This document discusses strategies for testing data processing pipelines. It begins by introducing various companies and speakers working with data applications and pipelines. It then covers topics like the anatomy of streaming and batch data pipelines, suitable test seams, test scopes from unit to integration, and strategies for testing streaming jobs, batch pipelines, and data quality. Anti-patterns for data pipeline testing are also discussed.
Top profile Call Girls In Bihar Sharif [ 7014168258 ] Call Me For Genuine Mod...

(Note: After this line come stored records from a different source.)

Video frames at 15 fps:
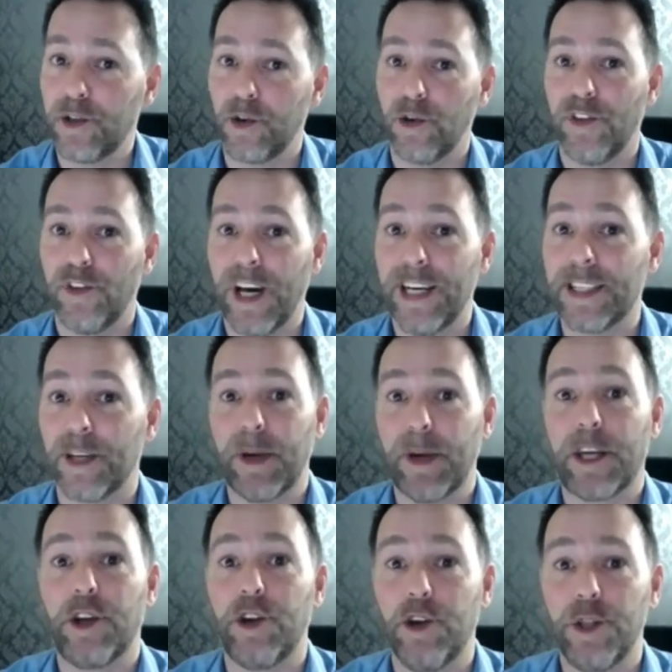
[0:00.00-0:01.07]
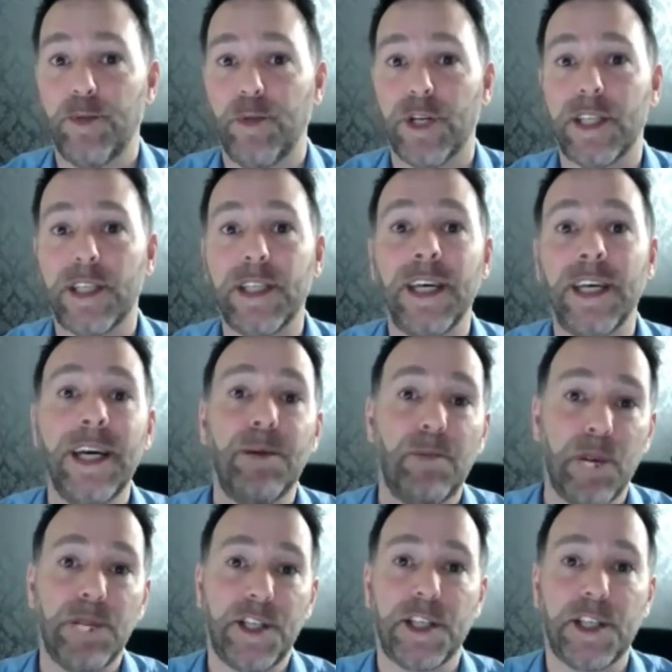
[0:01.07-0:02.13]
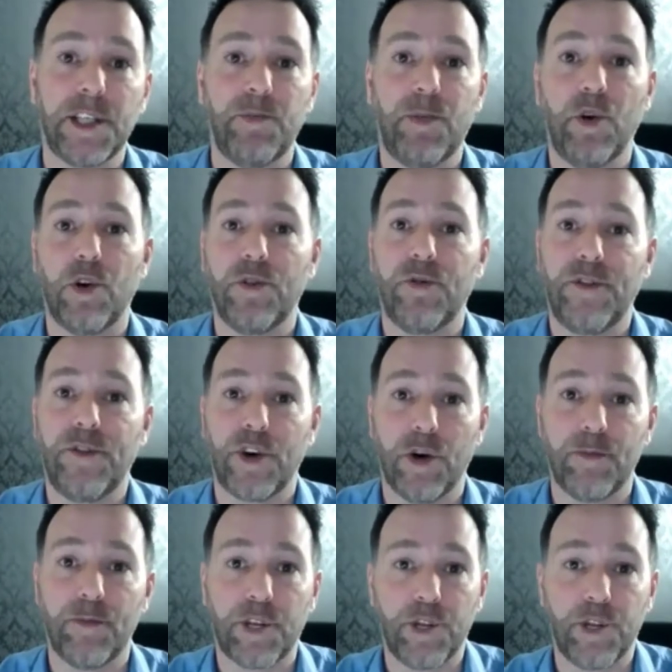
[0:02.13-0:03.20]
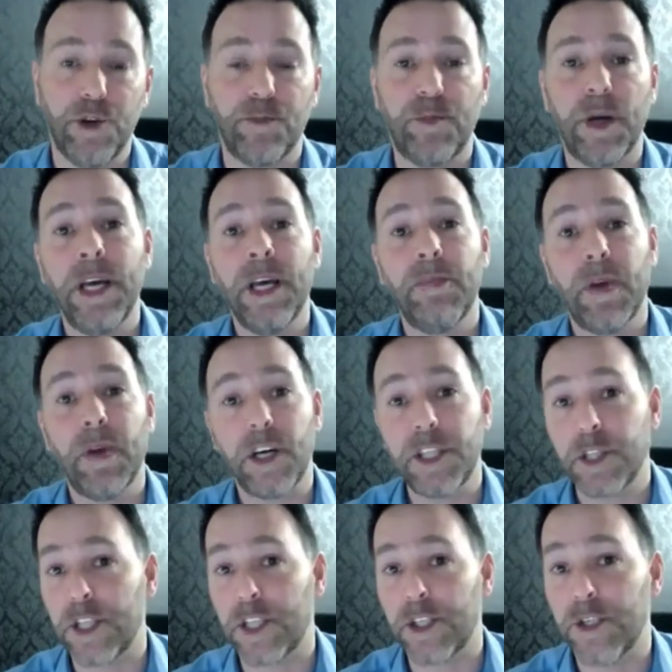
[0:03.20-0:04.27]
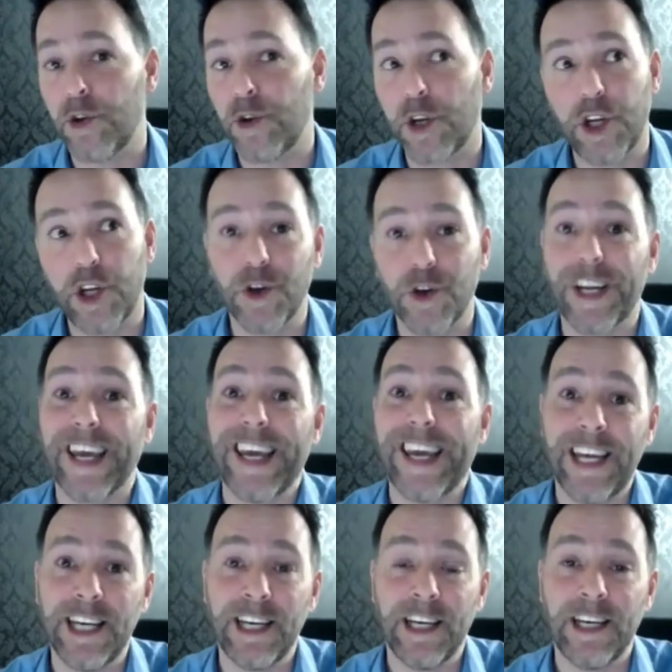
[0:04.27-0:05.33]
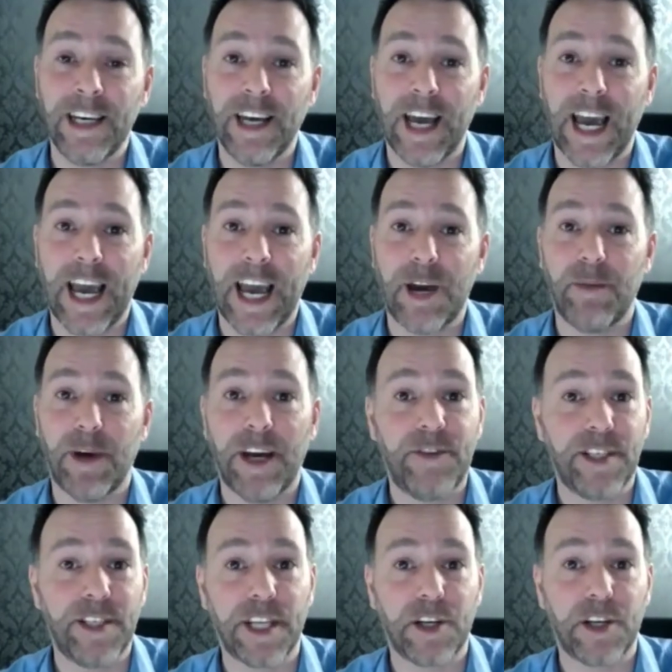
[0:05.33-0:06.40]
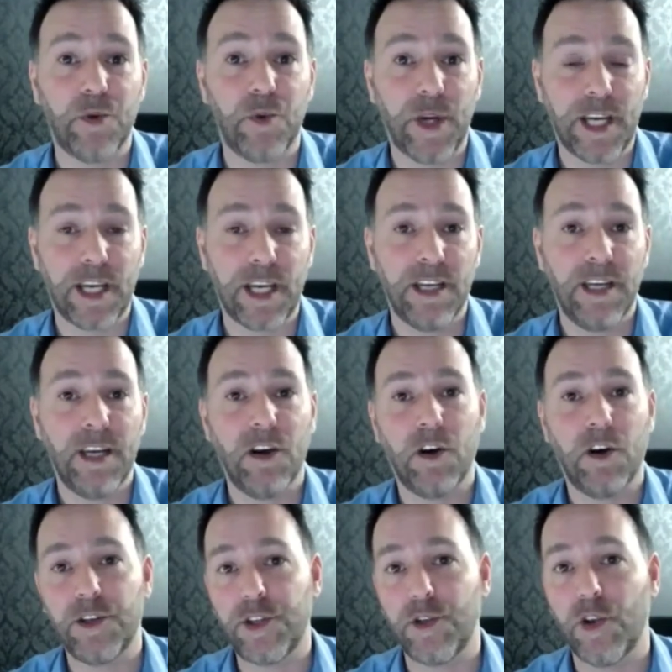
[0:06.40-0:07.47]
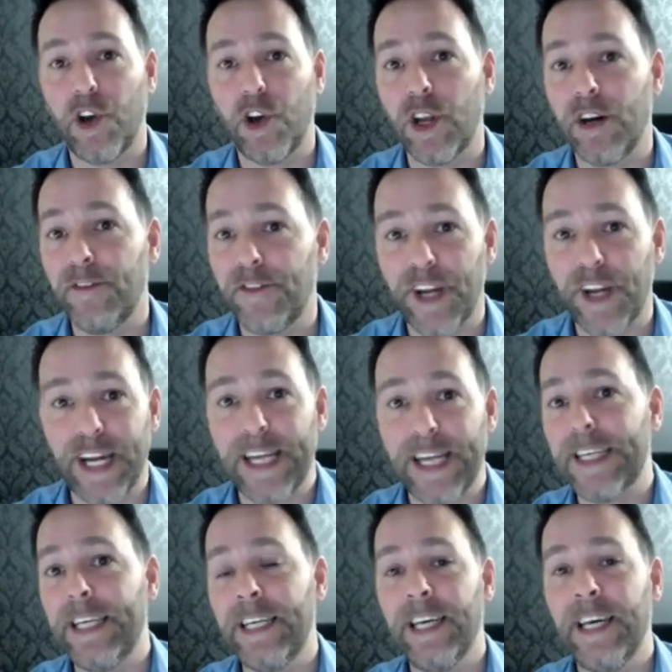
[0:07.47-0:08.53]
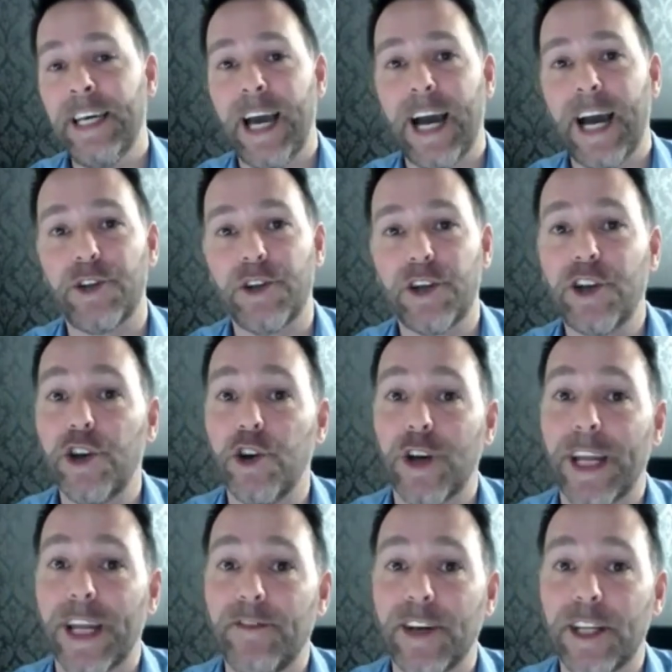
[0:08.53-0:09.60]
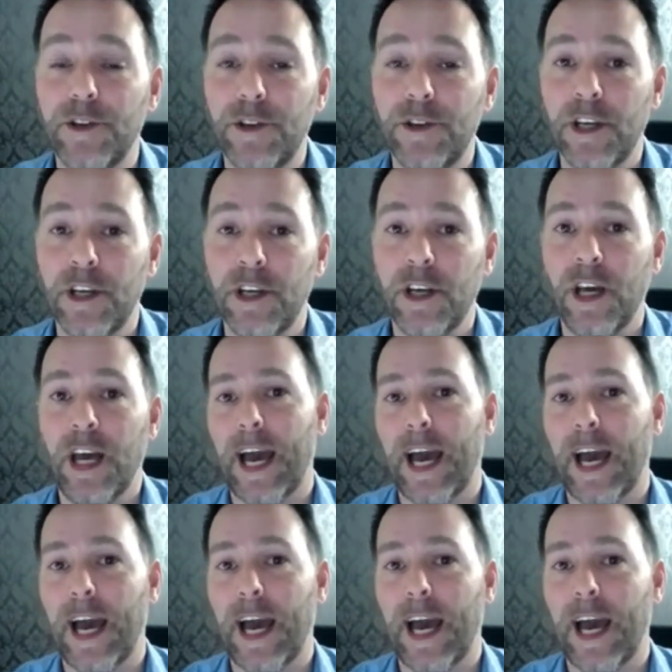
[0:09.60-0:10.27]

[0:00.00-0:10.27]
So that's a big, huge bonus. Plus the support from the group. Plus you do Q&A every single week. Also on a Friday, I do a Q&A video.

Test strategies for data processing pipelines
1. www.mapflat.com
Test strategies for data
processing pipelines
Lars Albertsson, independent consultant (Mapflat)
Øyvind Løkling, Schibsted Products & Technology
1
2. www.mapflat.com
Who’s talking?
Swedish Institute of Computer. Science. (test & debug tools)

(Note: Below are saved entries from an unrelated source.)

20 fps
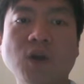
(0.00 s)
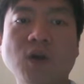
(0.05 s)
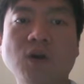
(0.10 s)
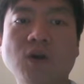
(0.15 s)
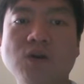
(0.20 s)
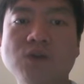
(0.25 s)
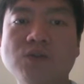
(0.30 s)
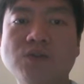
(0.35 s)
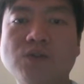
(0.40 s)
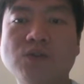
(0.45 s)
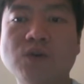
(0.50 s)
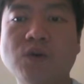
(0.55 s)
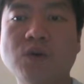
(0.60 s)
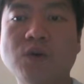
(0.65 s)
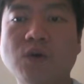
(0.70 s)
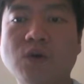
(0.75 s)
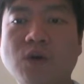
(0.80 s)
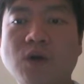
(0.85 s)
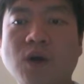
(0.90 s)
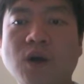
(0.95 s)

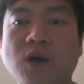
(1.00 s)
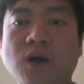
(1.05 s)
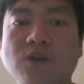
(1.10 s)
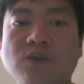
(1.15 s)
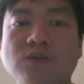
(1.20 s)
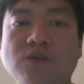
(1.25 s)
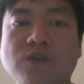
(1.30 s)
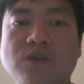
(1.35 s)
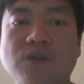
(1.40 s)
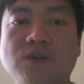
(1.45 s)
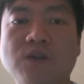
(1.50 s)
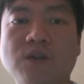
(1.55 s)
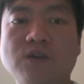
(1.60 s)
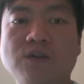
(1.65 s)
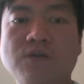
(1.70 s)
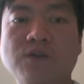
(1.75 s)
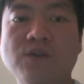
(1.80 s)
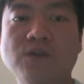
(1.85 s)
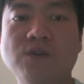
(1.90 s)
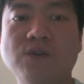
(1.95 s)
Also, I use
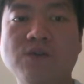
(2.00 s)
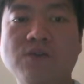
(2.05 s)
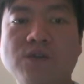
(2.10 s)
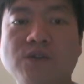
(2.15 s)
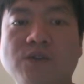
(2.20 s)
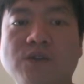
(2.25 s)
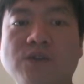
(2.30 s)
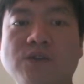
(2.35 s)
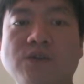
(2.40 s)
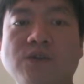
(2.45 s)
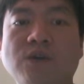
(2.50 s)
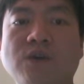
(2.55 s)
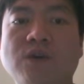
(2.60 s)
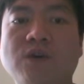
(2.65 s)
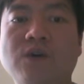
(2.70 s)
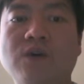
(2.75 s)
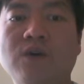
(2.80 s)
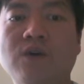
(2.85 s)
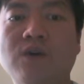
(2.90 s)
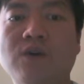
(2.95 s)
another feature which is
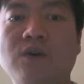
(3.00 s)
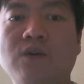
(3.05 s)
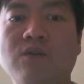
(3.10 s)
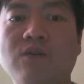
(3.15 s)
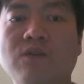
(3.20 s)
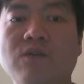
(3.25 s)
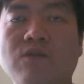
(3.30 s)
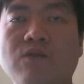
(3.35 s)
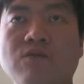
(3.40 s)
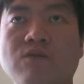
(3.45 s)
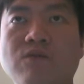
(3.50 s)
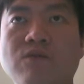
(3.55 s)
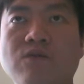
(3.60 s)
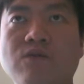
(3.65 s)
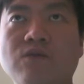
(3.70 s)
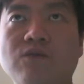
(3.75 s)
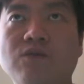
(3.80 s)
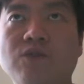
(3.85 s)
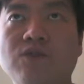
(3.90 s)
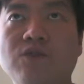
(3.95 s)

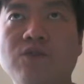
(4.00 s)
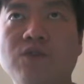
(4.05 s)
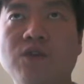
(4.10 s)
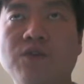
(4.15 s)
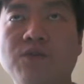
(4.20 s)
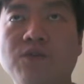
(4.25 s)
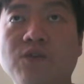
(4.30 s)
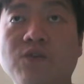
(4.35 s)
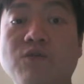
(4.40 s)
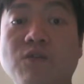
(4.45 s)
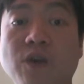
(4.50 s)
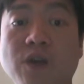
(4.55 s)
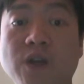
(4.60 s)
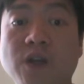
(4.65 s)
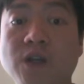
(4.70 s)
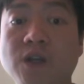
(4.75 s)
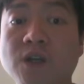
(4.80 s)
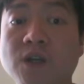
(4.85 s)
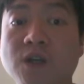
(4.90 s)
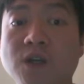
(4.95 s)
review
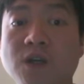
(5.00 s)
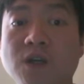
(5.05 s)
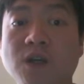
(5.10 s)
rating,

Sun Microsystems (large machine verification)
Google (Hangouts, productivity)
Recorded Future (NLP startup) (data integrations)

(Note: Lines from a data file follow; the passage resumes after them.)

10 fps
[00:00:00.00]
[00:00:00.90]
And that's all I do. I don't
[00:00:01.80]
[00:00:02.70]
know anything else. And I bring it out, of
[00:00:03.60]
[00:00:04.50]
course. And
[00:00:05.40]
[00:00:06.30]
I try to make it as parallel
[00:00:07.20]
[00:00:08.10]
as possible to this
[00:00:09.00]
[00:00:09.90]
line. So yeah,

Cinnober Financial Tech. (trading systems)
Spotify (data processing & modelling, productivity)
Schibsted Products & Tech (data processing & modelling)
Mapflat (independent data engineering consultant)
2
3. www.mapflat.com
Agenda
● Data applications from a test perspective
● Testing stream processing product
● Testing batch processing products
● Data quality testing
Main focus is functional, regression testing
Prerequisites: Backend dev testing, basic data experience
3
4. www.mapflat.com
Test value
For data-centric applications, in this order:
● Productivity
○ Move fast without breaking things
● Fast experimentation
○ 10% good ideas, 90% bad
● Data quality
○ Challenging, more important than
● Technical quality
○ Technical failure => ops hassle, stale data
4
5. www.mapflat.com
Streaming data product anatomy
5
Pub / sub
Unified log
Ingress Stream processing Egress
DB
Service
TopicJob
Pipeline
Service
Export
Business
intelligence
DB
8. www.mapflat.com
● Output = function(input, code)
○ No external factors => deterministic
● Pipeline and job endpoints are stable
○ Correspond to business value
● Internal abstractions are volatile
○ Reslicing in different dimensions is common
Data-centric application properties
8
q
9. www.mapflat.com
● Output = function(input, code)
○ Perfect for test!
○ Avoid: external service calls, wall clock
● Pipeline/job edges are suitable seams
○ Focus on large tests
● Internal seams => high maintenance, low value
○ Omit unit tests, mocks, dependency injection!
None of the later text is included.